(Extracted records)
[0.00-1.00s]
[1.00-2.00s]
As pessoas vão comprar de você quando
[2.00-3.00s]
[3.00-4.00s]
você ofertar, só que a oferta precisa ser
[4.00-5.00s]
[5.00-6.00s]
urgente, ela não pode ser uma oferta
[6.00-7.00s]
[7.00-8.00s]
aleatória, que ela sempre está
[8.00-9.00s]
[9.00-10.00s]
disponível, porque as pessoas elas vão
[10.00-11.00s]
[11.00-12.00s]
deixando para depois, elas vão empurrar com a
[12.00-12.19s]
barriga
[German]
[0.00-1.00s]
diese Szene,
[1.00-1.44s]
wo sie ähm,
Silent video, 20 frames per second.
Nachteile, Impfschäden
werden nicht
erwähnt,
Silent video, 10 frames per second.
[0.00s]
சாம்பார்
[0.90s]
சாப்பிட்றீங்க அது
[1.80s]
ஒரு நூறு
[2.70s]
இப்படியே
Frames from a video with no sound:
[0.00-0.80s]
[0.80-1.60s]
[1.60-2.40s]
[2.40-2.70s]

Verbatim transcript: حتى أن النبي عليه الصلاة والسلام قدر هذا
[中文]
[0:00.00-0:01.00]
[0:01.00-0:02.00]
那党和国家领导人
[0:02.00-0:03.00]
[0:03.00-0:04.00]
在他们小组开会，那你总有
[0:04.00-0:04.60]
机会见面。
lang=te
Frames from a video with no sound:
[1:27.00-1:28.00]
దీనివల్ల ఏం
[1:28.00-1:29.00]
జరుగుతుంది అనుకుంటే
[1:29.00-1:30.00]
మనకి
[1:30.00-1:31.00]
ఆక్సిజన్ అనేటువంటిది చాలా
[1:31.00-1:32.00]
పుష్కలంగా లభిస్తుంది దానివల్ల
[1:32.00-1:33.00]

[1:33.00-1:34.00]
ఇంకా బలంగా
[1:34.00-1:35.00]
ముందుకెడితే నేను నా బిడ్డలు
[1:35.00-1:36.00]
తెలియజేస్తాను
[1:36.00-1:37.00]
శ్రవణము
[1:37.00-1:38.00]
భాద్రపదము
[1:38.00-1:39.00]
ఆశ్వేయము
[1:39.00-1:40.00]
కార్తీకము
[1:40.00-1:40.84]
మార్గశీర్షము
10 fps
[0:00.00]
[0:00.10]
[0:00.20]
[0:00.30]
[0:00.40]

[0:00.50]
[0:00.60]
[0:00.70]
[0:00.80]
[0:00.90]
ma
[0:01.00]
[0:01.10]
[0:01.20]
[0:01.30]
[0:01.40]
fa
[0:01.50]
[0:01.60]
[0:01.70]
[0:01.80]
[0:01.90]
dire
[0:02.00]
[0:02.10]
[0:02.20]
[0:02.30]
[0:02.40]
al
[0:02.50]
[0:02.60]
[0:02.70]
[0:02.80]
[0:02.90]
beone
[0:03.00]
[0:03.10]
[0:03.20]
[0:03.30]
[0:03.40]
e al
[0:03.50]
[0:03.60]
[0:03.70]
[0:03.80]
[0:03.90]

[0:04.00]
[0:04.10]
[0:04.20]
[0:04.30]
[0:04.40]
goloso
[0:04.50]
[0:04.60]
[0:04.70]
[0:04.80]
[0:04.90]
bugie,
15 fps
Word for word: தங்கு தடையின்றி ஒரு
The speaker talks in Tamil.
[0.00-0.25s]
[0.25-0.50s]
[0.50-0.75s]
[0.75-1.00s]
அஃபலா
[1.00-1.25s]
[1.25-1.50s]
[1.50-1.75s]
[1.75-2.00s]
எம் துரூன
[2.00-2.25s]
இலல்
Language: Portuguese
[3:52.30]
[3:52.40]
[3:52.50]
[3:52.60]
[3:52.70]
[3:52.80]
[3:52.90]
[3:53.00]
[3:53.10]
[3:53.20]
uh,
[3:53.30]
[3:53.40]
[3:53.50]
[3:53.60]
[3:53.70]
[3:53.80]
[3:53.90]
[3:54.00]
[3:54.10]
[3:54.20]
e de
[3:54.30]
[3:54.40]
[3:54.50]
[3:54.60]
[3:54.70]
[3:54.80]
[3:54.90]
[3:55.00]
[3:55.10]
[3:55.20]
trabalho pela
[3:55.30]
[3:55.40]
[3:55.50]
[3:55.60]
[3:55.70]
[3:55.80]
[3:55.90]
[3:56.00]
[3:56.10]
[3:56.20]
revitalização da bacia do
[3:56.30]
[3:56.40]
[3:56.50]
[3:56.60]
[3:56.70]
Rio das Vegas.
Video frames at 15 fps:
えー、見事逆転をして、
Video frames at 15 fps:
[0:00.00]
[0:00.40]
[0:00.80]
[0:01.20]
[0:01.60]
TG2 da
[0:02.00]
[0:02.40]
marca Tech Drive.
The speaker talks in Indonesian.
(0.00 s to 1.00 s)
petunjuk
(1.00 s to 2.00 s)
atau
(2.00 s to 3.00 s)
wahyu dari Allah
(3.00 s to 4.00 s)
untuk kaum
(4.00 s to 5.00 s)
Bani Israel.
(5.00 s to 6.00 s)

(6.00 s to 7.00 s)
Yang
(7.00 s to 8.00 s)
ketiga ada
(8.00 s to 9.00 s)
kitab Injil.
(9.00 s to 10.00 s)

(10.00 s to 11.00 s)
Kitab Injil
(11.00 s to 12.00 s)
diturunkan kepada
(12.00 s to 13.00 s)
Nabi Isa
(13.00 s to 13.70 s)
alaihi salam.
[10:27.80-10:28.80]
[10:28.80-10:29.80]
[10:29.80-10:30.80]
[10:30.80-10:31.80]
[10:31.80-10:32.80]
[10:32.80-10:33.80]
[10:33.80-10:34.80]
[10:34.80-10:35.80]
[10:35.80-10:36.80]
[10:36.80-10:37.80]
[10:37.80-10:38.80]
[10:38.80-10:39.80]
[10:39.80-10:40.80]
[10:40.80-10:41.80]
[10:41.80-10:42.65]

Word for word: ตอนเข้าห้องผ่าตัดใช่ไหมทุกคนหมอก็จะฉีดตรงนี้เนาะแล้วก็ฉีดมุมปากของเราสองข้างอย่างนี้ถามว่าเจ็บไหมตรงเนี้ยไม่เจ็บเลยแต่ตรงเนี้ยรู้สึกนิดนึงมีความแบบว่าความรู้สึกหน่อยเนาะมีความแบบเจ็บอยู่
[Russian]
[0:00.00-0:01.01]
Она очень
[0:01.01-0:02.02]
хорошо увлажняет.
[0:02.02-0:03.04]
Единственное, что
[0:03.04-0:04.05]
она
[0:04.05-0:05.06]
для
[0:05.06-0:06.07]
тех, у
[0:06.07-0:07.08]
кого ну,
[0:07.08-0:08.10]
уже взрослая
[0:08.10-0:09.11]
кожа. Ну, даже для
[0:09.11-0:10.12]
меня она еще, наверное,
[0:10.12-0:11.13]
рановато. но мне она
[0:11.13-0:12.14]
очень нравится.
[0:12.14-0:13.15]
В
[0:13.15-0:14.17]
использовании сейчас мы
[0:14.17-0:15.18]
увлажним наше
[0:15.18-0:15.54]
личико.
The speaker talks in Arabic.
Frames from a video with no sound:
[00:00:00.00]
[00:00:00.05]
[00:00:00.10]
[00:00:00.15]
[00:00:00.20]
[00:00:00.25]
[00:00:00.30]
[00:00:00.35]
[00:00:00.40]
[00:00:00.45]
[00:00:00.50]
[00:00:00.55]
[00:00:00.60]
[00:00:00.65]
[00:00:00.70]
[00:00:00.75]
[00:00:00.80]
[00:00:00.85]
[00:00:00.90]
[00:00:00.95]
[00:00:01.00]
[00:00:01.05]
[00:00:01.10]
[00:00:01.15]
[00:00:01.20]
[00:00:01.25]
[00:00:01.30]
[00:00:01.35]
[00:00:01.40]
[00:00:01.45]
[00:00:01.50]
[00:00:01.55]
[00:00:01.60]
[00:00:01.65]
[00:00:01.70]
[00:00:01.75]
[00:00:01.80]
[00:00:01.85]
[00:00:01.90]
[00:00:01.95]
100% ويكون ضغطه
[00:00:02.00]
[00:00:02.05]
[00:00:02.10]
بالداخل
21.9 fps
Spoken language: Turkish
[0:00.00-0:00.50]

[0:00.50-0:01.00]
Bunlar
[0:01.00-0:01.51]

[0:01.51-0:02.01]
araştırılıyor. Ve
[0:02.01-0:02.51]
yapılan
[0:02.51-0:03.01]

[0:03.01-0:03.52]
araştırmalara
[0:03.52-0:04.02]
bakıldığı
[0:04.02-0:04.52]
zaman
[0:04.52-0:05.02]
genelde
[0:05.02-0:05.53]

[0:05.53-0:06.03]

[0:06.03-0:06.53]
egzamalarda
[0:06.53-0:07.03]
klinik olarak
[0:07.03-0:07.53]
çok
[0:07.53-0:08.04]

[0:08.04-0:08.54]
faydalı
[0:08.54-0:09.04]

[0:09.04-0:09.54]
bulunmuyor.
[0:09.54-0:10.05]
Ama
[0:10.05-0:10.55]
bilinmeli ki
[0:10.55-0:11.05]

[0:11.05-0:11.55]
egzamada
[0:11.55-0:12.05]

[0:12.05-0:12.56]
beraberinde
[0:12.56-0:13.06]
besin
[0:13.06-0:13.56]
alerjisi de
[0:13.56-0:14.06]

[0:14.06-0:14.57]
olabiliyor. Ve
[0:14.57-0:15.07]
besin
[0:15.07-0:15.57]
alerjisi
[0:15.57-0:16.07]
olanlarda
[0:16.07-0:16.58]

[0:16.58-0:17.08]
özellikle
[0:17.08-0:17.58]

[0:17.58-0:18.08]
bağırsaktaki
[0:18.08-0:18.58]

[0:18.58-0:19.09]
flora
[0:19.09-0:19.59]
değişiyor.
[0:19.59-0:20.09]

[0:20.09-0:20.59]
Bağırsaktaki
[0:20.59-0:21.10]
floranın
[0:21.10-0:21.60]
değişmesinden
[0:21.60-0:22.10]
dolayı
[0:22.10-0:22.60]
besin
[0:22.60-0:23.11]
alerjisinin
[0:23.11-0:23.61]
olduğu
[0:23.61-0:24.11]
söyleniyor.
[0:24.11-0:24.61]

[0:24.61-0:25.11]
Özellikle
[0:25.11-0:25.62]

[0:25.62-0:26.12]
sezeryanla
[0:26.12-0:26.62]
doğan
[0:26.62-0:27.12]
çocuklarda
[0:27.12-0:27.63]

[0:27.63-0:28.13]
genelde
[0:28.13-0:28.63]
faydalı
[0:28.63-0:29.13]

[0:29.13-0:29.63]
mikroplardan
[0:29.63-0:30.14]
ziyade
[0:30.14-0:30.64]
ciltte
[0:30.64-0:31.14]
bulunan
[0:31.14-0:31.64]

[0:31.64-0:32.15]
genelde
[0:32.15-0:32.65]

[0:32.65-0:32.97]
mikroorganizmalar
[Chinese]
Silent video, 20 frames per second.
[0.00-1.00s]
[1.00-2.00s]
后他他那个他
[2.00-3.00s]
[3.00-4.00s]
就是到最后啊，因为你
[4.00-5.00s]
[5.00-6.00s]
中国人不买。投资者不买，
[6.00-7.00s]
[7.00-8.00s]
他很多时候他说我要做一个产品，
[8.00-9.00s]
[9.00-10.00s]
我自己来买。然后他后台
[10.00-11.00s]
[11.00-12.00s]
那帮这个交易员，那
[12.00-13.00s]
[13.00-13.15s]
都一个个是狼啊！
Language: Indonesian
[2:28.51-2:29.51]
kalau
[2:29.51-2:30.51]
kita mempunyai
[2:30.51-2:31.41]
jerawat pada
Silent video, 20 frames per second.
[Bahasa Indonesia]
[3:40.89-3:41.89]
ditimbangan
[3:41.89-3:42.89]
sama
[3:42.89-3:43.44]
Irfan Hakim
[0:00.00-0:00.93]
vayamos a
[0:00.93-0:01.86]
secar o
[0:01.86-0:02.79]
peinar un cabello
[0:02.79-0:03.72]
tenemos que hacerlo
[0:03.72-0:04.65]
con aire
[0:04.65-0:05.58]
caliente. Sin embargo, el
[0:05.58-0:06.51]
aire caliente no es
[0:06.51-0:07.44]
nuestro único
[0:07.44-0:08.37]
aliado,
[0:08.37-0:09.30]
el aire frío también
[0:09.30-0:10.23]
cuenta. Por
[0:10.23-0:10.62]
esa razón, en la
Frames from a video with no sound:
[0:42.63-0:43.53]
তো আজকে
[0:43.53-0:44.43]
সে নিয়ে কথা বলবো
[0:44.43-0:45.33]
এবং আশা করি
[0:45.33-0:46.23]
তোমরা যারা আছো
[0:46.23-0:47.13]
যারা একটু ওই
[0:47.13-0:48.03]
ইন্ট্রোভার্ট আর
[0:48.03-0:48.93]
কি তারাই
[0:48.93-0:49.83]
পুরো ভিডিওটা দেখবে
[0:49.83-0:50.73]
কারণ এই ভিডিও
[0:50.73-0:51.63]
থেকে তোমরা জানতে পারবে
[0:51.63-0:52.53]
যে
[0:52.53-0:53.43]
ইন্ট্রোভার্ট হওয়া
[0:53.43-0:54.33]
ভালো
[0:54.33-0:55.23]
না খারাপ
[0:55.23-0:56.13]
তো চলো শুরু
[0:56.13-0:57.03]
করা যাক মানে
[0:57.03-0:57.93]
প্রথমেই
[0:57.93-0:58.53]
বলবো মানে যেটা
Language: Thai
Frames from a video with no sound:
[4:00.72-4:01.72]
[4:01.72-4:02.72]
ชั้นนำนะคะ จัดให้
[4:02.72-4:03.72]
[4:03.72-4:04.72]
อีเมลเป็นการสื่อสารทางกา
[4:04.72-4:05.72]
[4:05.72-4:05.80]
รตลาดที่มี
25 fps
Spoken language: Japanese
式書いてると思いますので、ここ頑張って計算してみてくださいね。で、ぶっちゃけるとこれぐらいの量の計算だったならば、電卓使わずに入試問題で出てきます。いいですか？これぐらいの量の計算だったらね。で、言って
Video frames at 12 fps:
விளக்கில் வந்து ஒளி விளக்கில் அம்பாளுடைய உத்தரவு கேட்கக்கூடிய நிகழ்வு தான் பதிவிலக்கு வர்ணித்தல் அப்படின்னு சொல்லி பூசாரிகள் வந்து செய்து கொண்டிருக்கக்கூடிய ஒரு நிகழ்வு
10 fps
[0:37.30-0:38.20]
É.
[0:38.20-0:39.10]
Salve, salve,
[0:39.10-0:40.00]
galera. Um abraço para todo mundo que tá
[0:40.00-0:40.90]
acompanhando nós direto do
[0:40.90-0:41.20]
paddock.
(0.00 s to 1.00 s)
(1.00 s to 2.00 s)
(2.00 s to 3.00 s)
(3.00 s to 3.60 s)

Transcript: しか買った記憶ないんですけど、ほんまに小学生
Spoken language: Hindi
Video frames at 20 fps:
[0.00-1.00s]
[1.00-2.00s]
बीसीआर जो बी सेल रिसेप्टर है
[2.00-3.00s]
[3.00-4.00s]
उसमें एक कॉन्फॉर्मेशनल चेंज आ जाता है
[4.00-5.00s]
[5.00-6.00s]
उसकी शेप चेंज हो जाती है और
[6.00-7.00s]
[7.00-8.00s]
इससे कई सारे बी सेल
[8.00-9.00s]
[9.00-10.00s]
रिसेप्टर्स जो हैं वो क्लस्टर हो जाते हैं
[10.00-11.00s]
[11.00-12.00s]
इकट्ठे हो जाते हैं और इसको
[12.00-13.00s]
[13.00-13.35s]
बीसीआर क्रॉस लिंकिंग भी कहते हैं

● **YOUR TASK**
Up to and including the line with "[0:02.00-0:03.00]", repeat the entries exactly, beginning at their first line.

● **SOLUTION**
[0.00-1.00s]
[1.00-2.00s]
As pessoas vão comprar de você quando
[2.00-3.00s]
[3.00-4.00s]
você ofertar, só que a oferta precisa ser
[4.00-5.00s]
[5.00-6.00s]
urgente, ela não pode ser uma oferta
[6.00-7.00s]
[7.00-8.00s]
aleatória, que ela sempre está
[8.00-9.00s]
[9.00-10.00s]
disponível, porque as pessoas elas vão
[10.00-11.00s]
[11.00-12.00s]
deixando para depois, elas vão empurrar com a
[12.00-12.19s]
barriga
[German]
[0.00-1.00s]
diese Szene,
[1.00-1.44s]
wo sie ähm,
Silent video, 20 frames per second.
Nachteile, Impfschäden
werden nicht
erwähnt,
Silent video, 10 frames per second.
[0.00s]
சாம்பார்
[0.90s]
சாப்பிட்றீங்க அது
[1.80s]
ஒரு நூறு
[2.70s]
இப்படியே
Frames from a video with no sound:
[0.00-0.80s]
[0.80-1.60s]
[1.60-2.40s]
[2.40-2.70s]

Verbatim transcript: حتى أن النبي عليه الصلاة والسلام قدر هذا
[中文]
[0:00.00-0:01.00]
[0:01.00-0:02.00]
那党和国家领导人
[0:02.00-0:03.00]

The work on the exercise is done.